I was hoping to have any conflict to what I was doing played out in front of the camera by the crew challenging me in what I was doing or criticize me or whatever. But this did not happen until the last scene in the movie, of the crew on the grass, screaming and shouting and shrieking at me because I was doing a lot of what they considered to be bizarre and unorthodox things that were not in lock step with traditional Hollywood feature filmmaking.
You must have been surprised to learn that the crew shot footage of their own, of them talking about you and the way you were working.
WILLIAM: I didn't think that they were challenging me enough during the course of the shooting, but then they gave me the footage that they shot on their own. I didn't know that they had done this palace revolt, it was something that they surreptitiously stole away and did at the end of a day of shooting after I went home.
They had this closet revolt and it was terribly exciting to me, because I was afraid that the film was not going to work out well, because it didn't have enough conflict.
But when I saw this material I was just elated and I knew that we had a very good film on our hands -- something that would be very fresh and delight audiences, particularly those who were reasonably conversant with the filmmaking process.
Tell me about the title and what it means to you.
WILLIAM: The title is, for me, a very attractive title. I tend to be in love with scientific thinking of one kind or another, and I came across a book called Inquiry Into Inquiries;: Essays In Social Theory, which was written by a very knowledgeable social scientist named Arthur Bentley.

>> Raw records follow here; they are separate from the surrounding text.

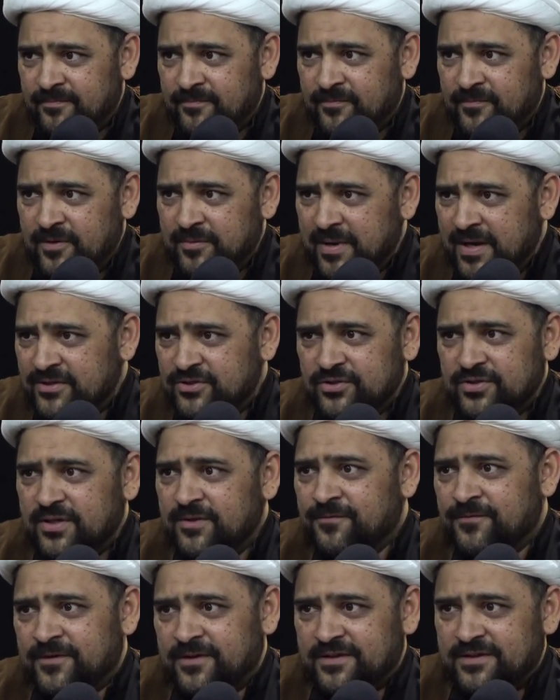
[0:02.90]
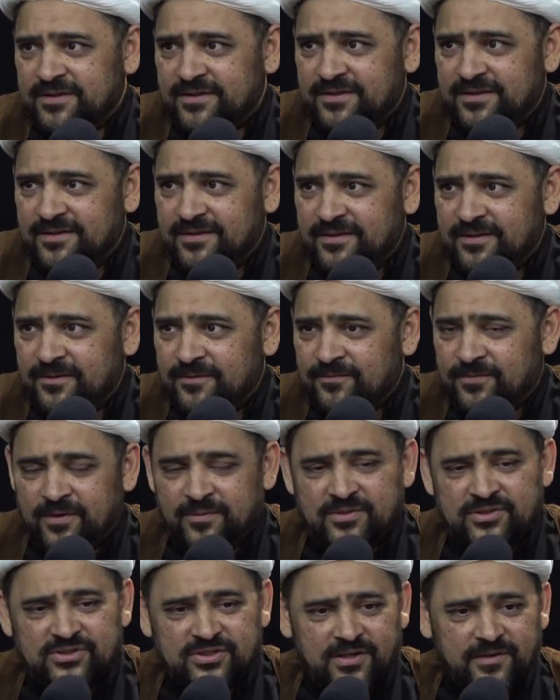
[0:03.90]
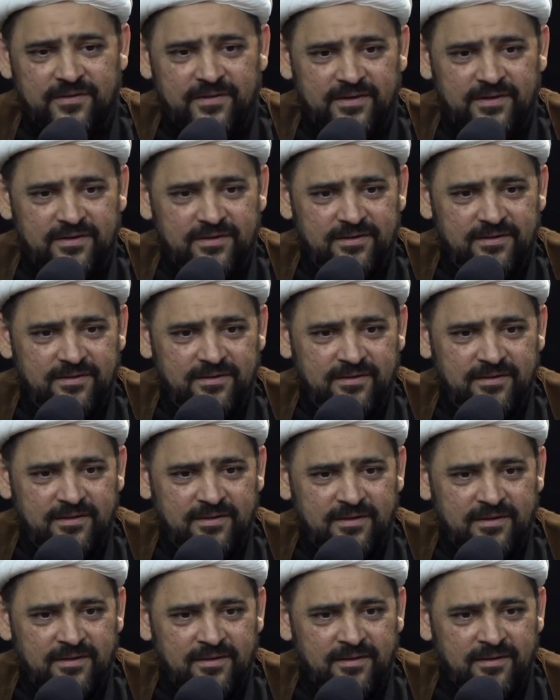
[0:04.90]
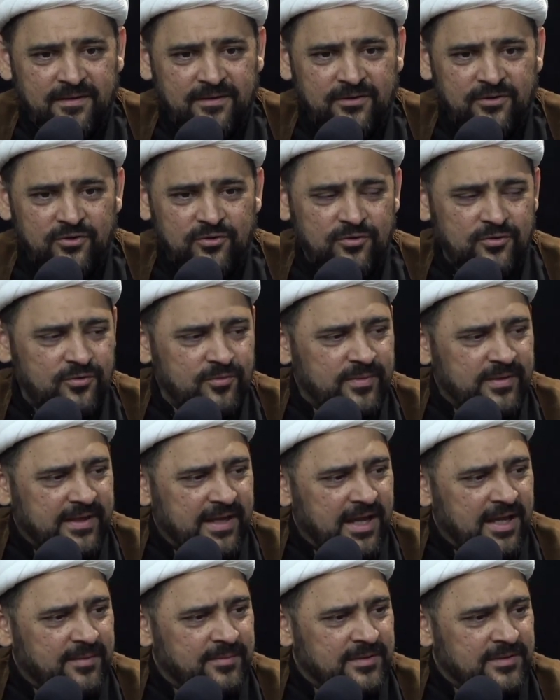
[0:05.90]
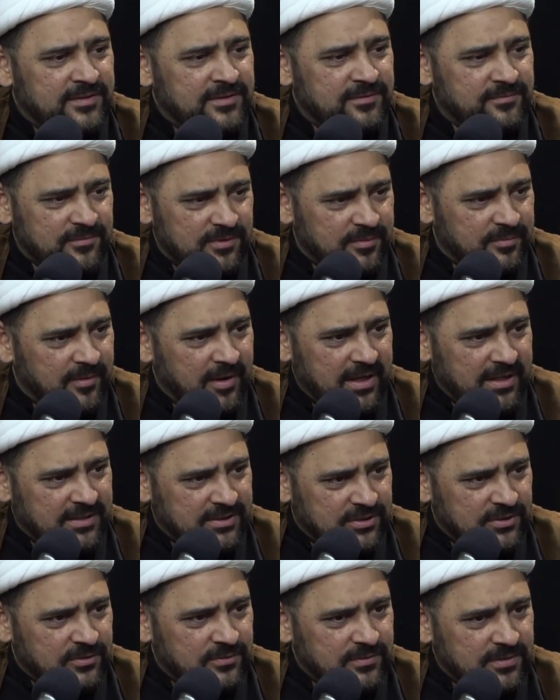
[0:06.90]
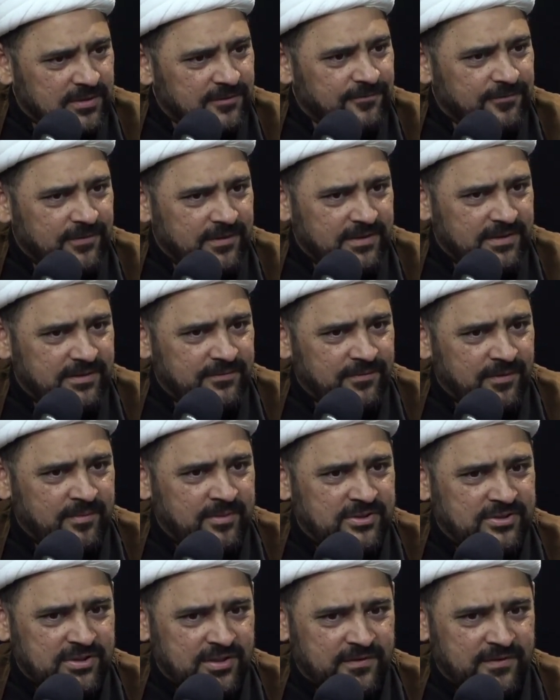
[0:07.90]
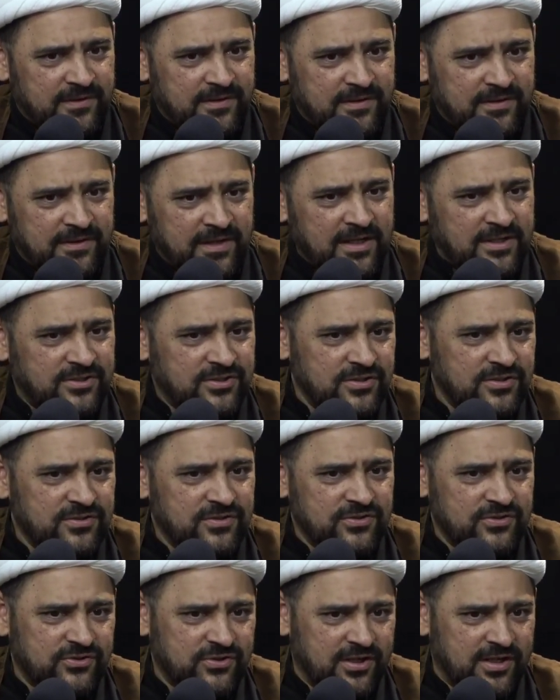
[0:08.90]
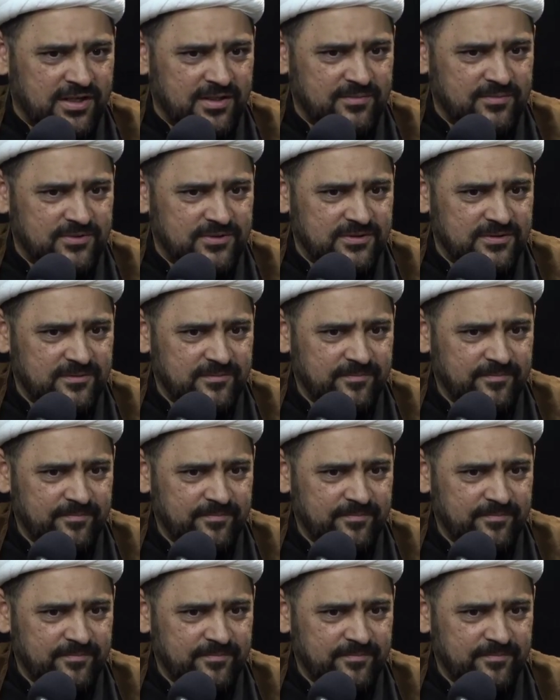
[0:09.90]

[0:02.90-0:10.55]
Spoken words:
We made you different from each other. We made you different from each other. Nations and tribes.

He conceived of the milieu that human beings find themselves as the symbiotaxiplasm. And this symbiotaxiplasm represents those events that transpire in the course of anyone's life that have an impact on the consciousness and the psyche of the average human being, and how that human being also controls or effects changes or has an impact on the environment.
So there's a dialectic or a dialogue that goes on between the action and behavior and thinking of human beings as they move through the events in their lives.
I had the arrogance, the temerity, to introduce the term 'psycho' in the middle of symbiotaxiplasm, making symbiopsychotaxiplasm.
Symbio represents the existence of similarities of one kind or another. Psycho is the mind. Taxi is how the mind reacts and responds to arrangement of reality. And Plasm being the human being. I'm over-simplifying it; you'll have to read the book yourself.